Army adopts Silicon Valley-made 3D infantry trainer

SAN JOSE, Calif.

Quantum3D's ExpeditionDI puts a high-defintion display inside a regulation helmet and a 20-pound computer pack on the solder's back (compared to the usual 70-pound ammo and grenade pack). A combination of Bluetooth and wi-fi technology lets the soldier experience an immersive environment where he has interact with members of the squad, search for explosives, and deal with enemy combatants.

"The generation going in now are video gamers," Quantum3D marketing director Pratish Shah said. "Many of them have played video games, so incorporating technology and capabilities they're familiar with is also an asset.for training that generation as well as modernize the military."

The San Jose-based company uses off-the-shelf Intel quad-core processors and an INVIDIA graphics cards similar to high-end consumer video game consoles, but the critical difference is the split-second, precision reaction time to enemies that can mean life or death in the real world.

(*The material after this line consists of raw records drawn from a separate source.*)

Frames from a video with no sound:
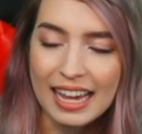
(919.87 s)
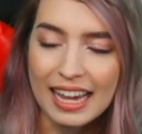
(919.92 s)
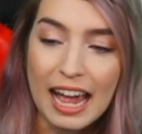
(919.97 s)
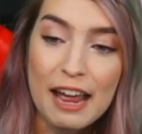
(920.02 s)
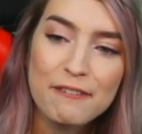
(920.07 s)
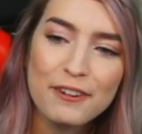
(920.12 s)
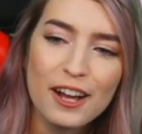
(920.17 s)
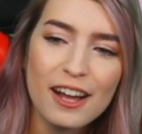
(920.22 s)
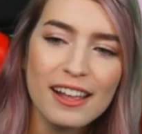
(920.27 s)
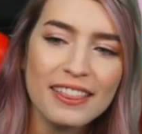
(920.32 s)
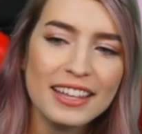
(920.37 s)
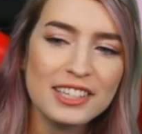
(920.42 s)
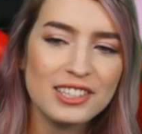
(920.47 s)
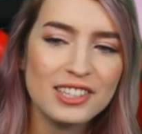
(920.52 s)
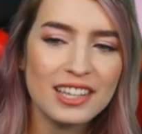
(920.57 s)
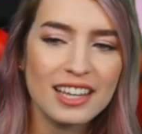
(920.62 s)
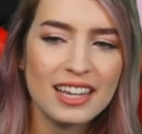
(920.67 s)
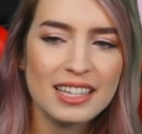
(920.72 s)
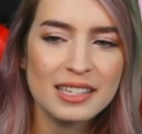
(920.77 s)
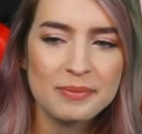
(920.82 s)
forgot that you
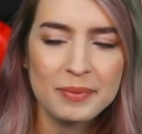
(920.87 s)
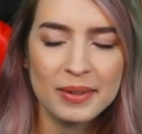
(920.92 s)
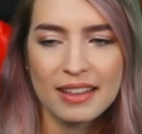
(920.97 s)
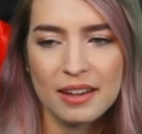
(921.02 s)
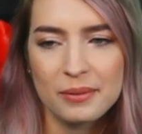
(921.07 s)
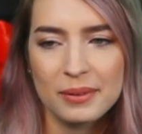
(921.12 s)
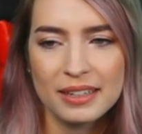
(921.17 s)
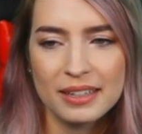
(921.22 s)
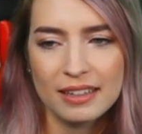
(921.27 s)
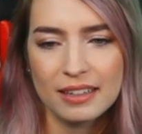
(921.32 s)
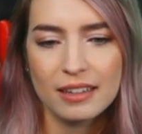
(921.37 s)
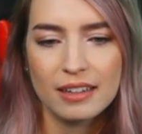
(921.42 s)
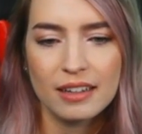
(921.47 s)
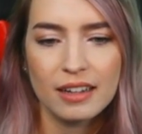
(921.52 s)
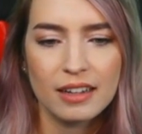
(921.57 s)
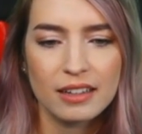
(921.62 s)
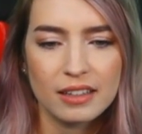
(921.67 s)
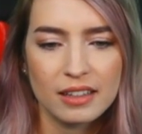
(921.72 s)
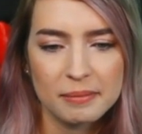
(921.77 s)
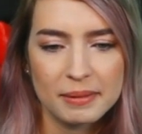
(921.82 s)
guys made that one a
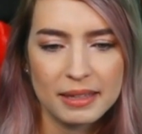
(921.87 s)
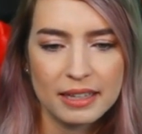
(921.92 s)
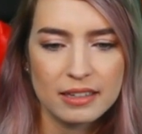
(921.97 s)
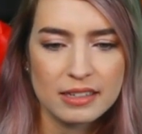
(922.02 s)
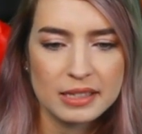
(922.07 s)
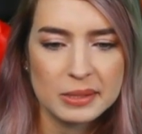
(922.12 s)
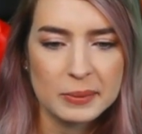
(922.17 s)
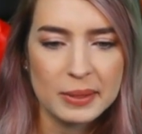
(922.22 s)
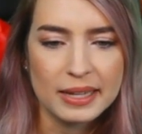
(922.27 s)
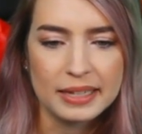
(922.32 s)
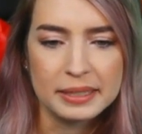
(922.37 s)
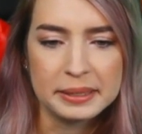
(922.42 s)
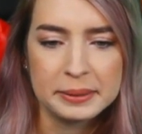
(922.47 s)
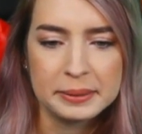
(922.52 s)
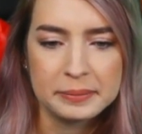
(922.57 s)
command as well.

"They're putting their mind into this, they're carrying heavy equipment, they're walking into an environment that they're not sure what's going to happen, so their heart rate races, they're sweating, they're moving around, they're talking, communicating; they're working as a team," Shah said

Arthur Yan, president and CEO of Quantum3D, says the goal is to save lives. Because of the wireless technology, an entire squad can train together and develop teamwork.